You've probably heard these words before: The only constant is change. But in practical terms, what does that statement mean to executives? How are you supposed to act on it? And how do you know if you're making the right changes in the right way at the right time?

To create change, you must do some active work. The idea of change isn't enough; you must buckle down and do something.


John Fleming, Ph.D., has a pretty good idea. A Gallup principal and chief scientist of customer engagement and HumanSigma -- a management approach that helps organizations increase the bottom line by maximizing the employee-customer encounter -- Fleming has analyzed the successful and unsuccessful change efforts of dozens of companies. His research has given him insights into why some companies that initiate change succeed and why others fail.

Fleming's conclusion is that successful organizational change effort isn't a matter of will, but of action. And change doesn't have to be sweeping, expensive, or immediate, but it does have to be implemented correctly. Furthermore, real change shouldn't be "inflicted from the top down," as he says; it has to bubble up from the bottom too.

In this interview, Fleming discusses what transformational change requires from an organization. And even though fundamental change requires a lot of hard work and a lot of faith, for some companies, it's worth it.

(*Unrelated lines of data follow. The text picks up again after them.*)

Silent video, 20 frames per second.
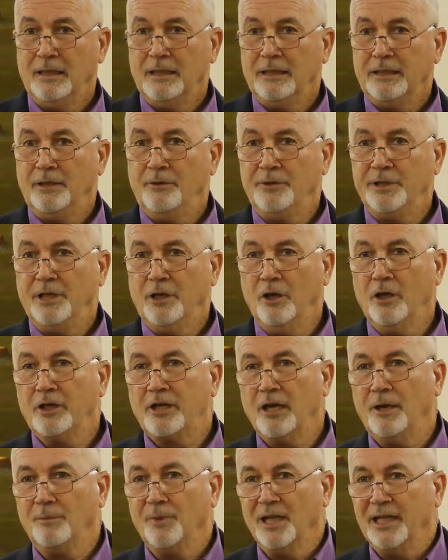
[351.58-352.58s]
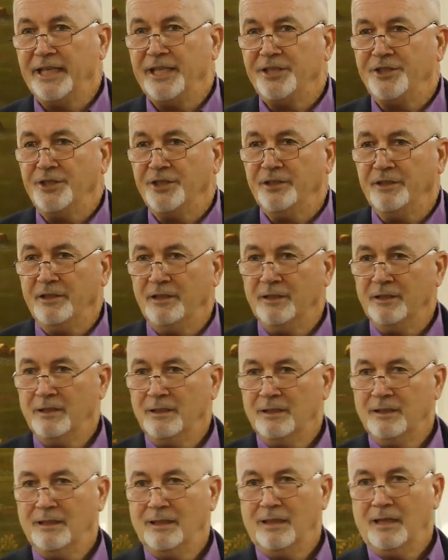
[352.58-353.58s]
You know, when you look up legion
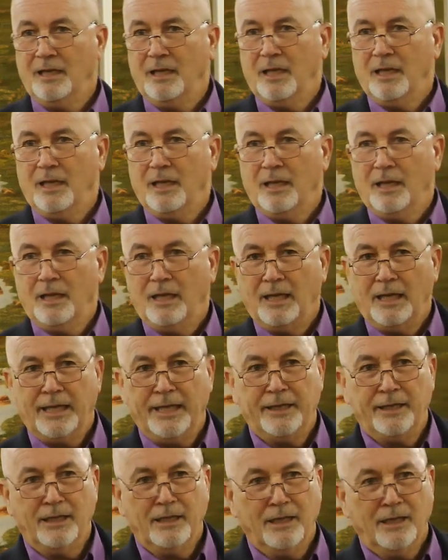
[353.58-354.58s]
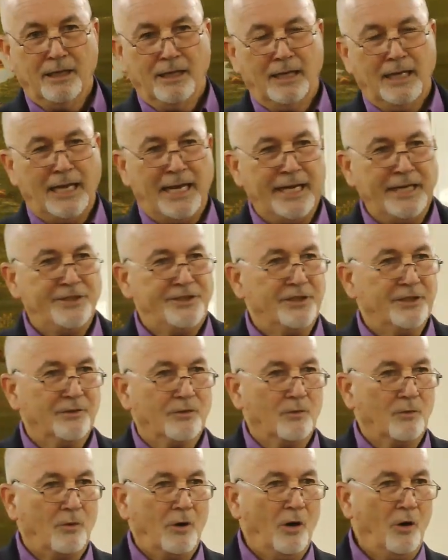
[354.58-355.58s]
in the ancient
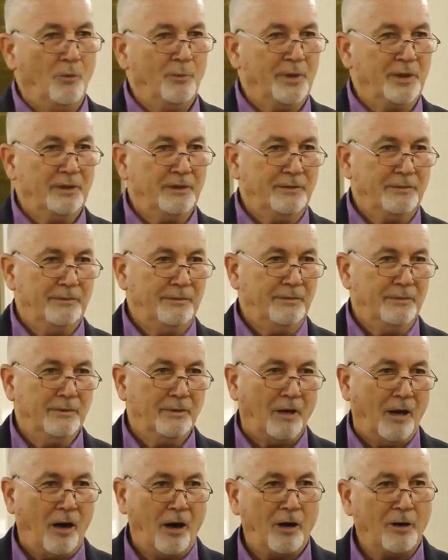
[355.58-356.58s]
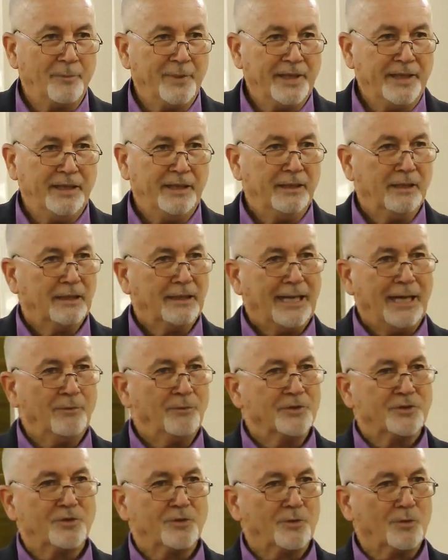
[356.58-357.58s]
Roman army, that
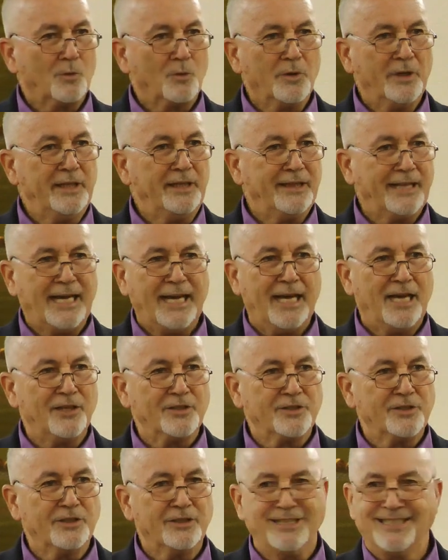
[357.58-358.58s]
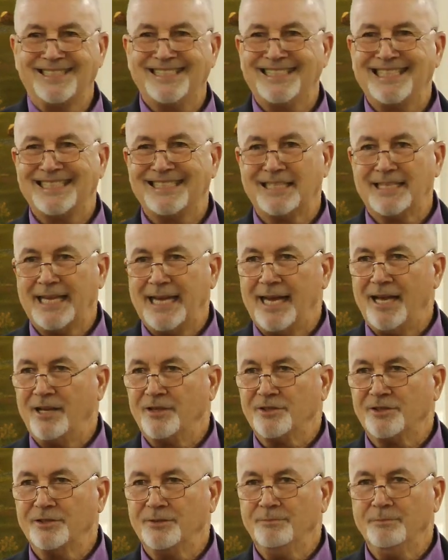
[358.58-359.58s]
was 3,000 to
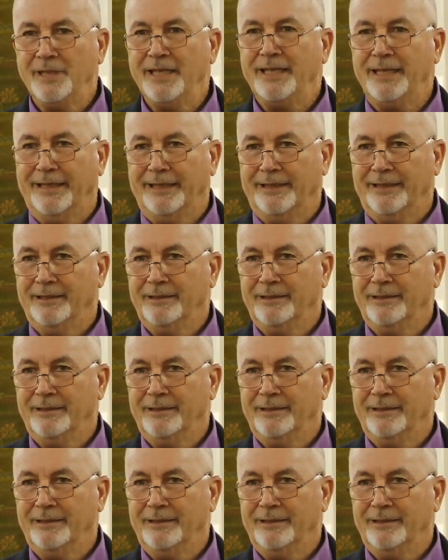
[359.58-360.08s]
6,000 men.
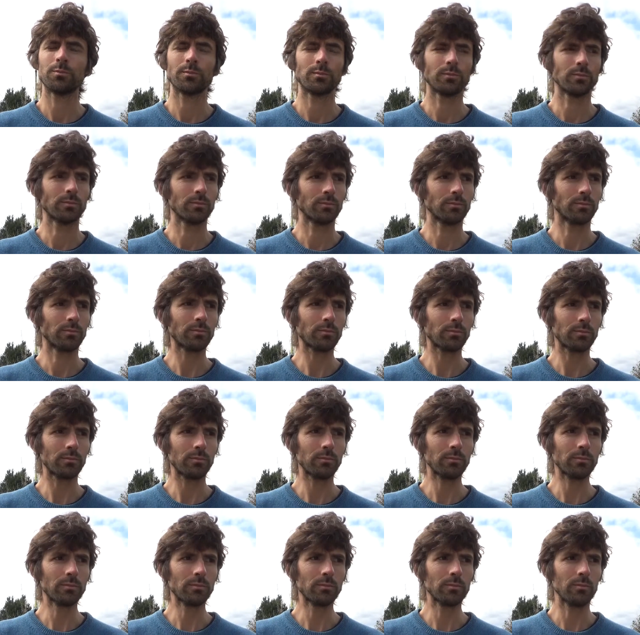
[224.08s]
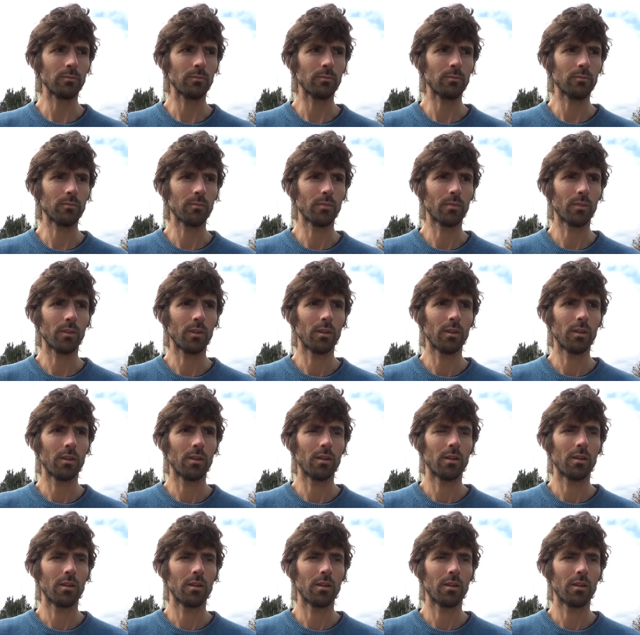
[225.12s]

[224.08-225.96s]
Nobody speaks.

GMJ: What's the secret to successful and sustainable organizational change?

Dr. Fleming: To create change -- to transform or alter how your company optimizes the value of its employees and customers -- you must do some active work. The idea of change on its own isn't enough; you must buckle down and do something. As Franklin Roosevelt said, "It is common sense to take a method and try it. If it fails, admit it frankly and try another. But above all, try something."

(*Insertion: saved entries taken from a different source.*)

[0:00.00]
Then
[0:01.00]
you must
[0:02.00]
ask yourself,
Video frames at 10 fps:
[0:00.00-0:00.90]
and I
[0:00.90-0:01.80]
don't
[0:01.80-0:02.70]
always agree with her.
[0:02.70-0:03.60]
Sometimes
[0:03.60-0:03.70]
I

Too often, companies will decide that something has to change, then they implement some metrics to determine if they've been successful. Then they stop at the measurement phase, assuming that measurement by itself will improve performance. But in most situations, measurement is simply the first step.

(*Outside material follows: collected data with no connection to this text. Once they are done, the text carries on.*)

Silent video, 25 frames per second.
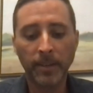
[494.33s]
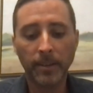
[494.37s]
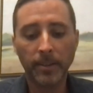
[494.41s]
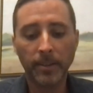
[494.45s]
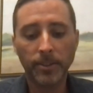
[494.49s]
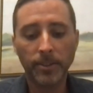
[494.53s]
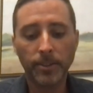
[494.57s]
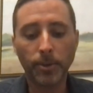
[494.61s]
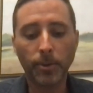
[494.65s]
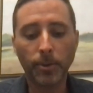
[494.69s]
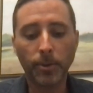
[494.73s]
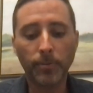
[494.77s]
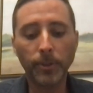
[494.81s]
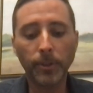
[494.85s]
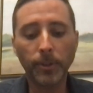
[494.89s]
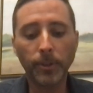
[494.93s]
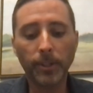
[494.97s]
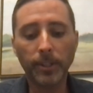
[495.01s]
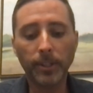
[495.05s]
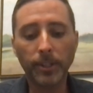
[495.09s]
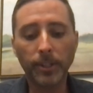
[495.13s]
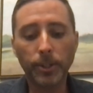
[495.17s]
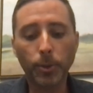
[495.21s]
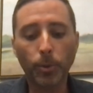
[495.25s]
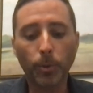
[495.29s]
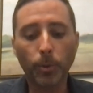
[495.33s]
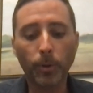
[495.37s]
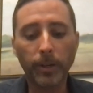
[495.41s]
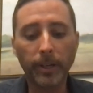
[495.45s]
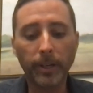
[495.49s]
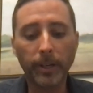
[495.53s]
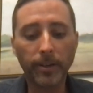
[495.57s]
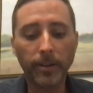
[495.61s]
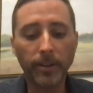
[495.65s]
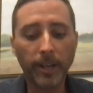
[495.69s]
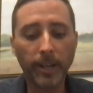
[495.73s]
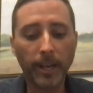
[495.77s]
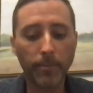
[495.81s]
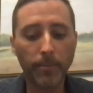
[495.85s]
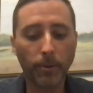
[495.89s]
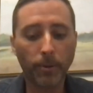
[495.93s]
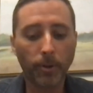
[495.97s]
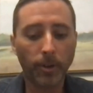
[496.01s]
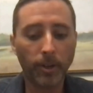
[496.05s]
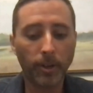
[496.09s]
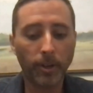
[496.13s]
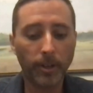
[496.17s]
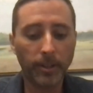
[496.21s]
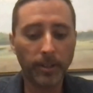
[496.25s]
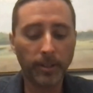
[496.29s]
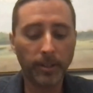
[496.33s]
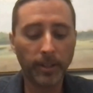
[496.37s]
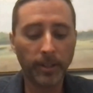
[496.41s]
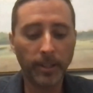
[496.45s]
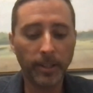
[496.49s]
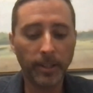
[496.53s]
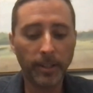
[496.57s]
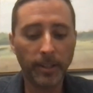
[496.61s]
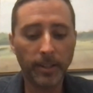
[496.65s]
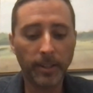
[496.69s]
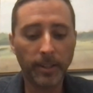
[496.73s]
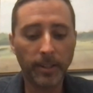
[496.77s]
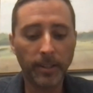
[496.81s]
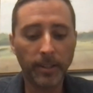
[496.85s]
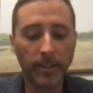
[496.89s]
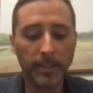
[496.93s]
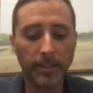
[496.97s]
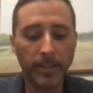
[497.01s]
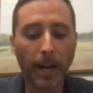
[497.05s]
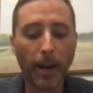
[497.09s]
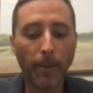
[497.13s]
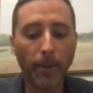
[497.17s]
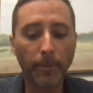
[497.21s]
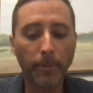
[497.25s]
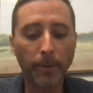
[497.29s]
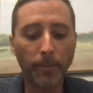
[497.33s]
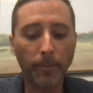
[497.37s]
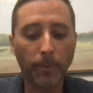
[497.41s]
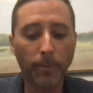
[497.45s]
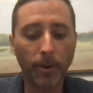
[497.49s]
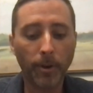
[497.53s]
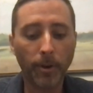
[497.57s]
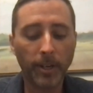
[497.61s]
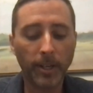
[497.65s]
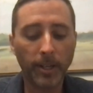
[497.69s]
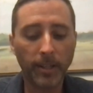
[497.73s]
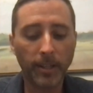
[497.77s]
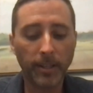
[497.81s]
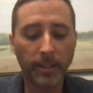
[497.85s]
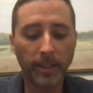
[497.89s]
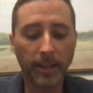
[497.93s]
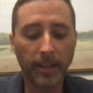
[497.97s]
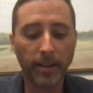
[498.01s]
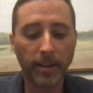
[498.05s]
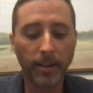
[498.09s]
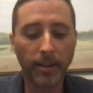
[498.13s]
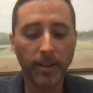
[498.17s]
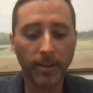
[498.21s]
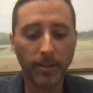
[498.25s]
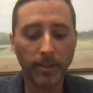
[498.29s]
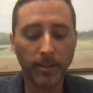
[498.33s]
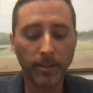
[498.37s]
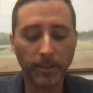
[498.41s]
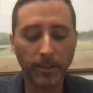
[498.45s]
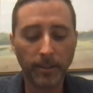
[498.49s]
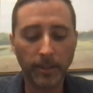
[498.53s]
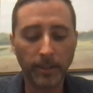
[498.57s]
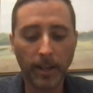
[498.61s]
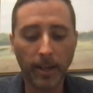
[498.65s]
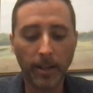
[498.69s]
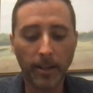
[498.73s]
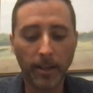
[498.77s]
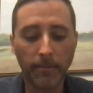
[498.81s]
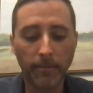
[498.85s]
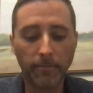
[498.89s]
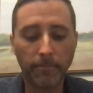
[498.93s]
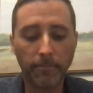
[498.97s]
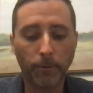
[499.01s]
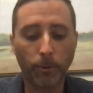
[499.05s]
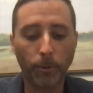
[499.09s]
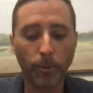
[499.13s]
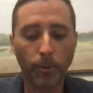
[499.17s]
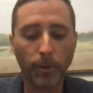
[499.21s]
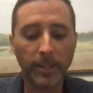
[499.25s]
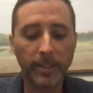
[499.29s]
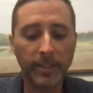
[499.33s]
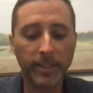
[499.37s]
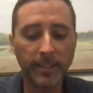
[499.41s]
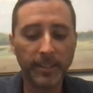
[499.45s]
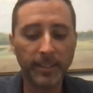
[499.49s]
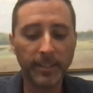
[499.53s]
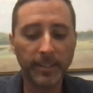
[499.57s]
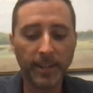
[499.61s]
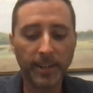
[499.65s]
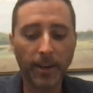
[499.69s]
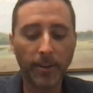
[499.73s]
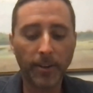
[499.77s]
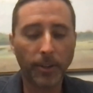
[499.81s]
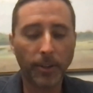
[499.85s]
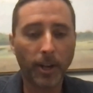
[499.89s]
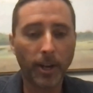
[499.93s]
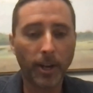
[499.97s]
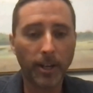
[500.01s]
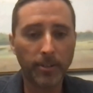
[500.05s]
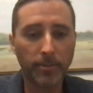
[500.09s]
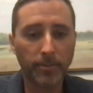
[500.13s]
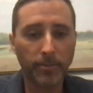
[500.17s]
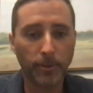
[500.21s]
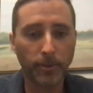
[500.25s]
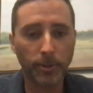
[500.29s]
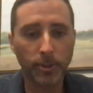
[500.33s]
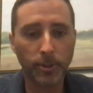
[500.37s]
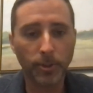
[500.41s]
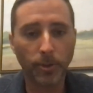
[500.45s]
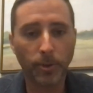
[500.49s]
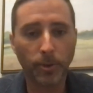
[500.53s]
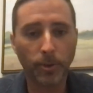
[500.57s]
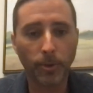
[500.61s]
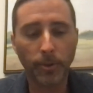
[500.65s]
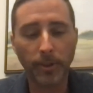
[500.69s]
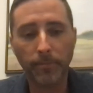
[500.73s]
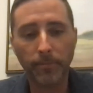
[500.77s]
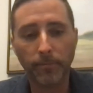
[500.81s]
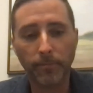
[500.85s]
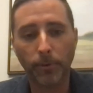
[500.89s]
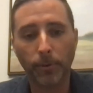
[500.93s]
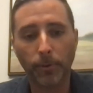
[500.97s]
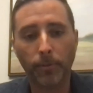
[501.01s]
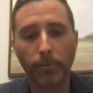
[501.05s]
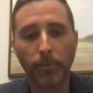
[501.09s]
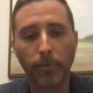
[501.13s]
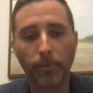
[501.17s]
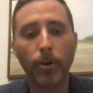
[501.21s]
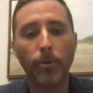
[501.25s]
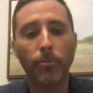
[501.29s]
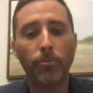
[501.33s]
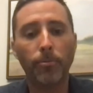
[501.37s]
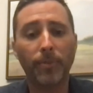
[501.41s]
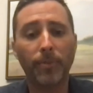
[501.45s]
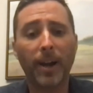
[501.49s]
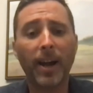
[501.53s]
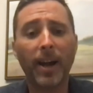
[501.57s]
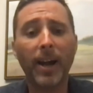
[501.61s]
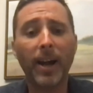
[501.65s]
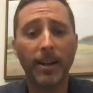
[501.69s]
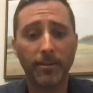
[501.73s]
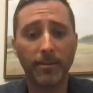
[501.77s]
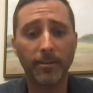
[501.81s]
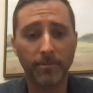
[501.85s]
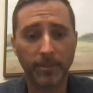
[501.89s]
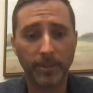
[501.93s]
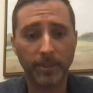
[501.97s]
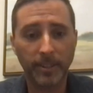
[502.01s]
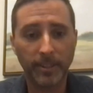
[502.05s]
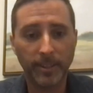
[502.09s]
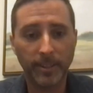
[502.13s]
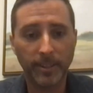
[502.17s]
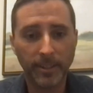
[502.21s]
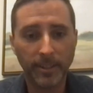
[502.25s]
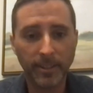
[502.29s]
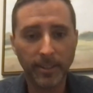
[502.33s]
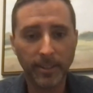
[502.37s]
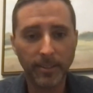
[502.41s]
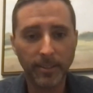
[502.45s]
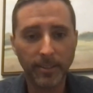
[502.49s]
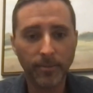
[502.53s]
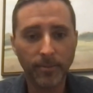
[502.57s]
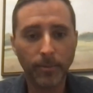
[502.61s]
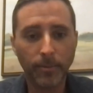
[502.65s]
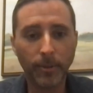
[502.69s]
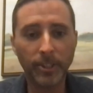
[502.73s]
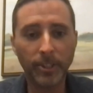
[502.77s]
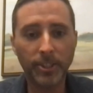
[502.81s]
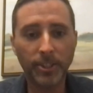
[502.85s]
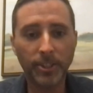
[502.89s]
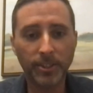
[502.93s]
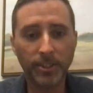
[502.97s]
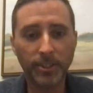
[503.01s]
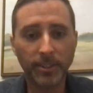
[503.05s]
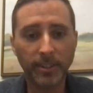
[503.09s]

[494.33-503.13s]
So if you look in the Twin Air neighborhood, the top of the market there, 419 South Oxford sold it for $305, which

GMJ: A lot of companies -- probably most -- don't have good objective performance metrics. But they do want to implement change.

Fleming: There's an interesting parallel here. In a recent study, we asked pharmaceutical sales reps to estimate how engaged their customers were using the CE11 [Gallup's 11-item customer engagement assessment] items as a hypothetical proxy. Then we actually measured the engagement levels of their customers using the CE11. What we found is that these two things were completely uncorrelated; sales reps' perceptions of how their customers felt had no relation to the customers' own feelings.

This example illustrates that in the absence of objective performance feedback, you're flying blind. No matter how good you think you're doing, you need the reality check that external metrics can provide.

Professor David Dunning and his colleagues at Cornell University recently did a study and found that in general, people are unaware of their own incompetence. In other words, it's difficult for people to know how bad they are at something. And the very fact that you're psychologically unable to recognize you are bad at something circumvents or short circuits your ability to improve. You need objective measurement to tell you how you're doing and to point the way toward making changes that will have an impact.

GMJ: But what do you do with those measurements? How do you know what will have the right kind of impact?

Fleming: First, you need the right measures. But then you must take action. There's a folk adage that really gets to the guts of all this: "If you pray for potatoes, you better grab a hoe -- but you also better grab the right hoe." You step back and ask yourself, "What kinds of actions or activities will likely bear the greatest fruit?"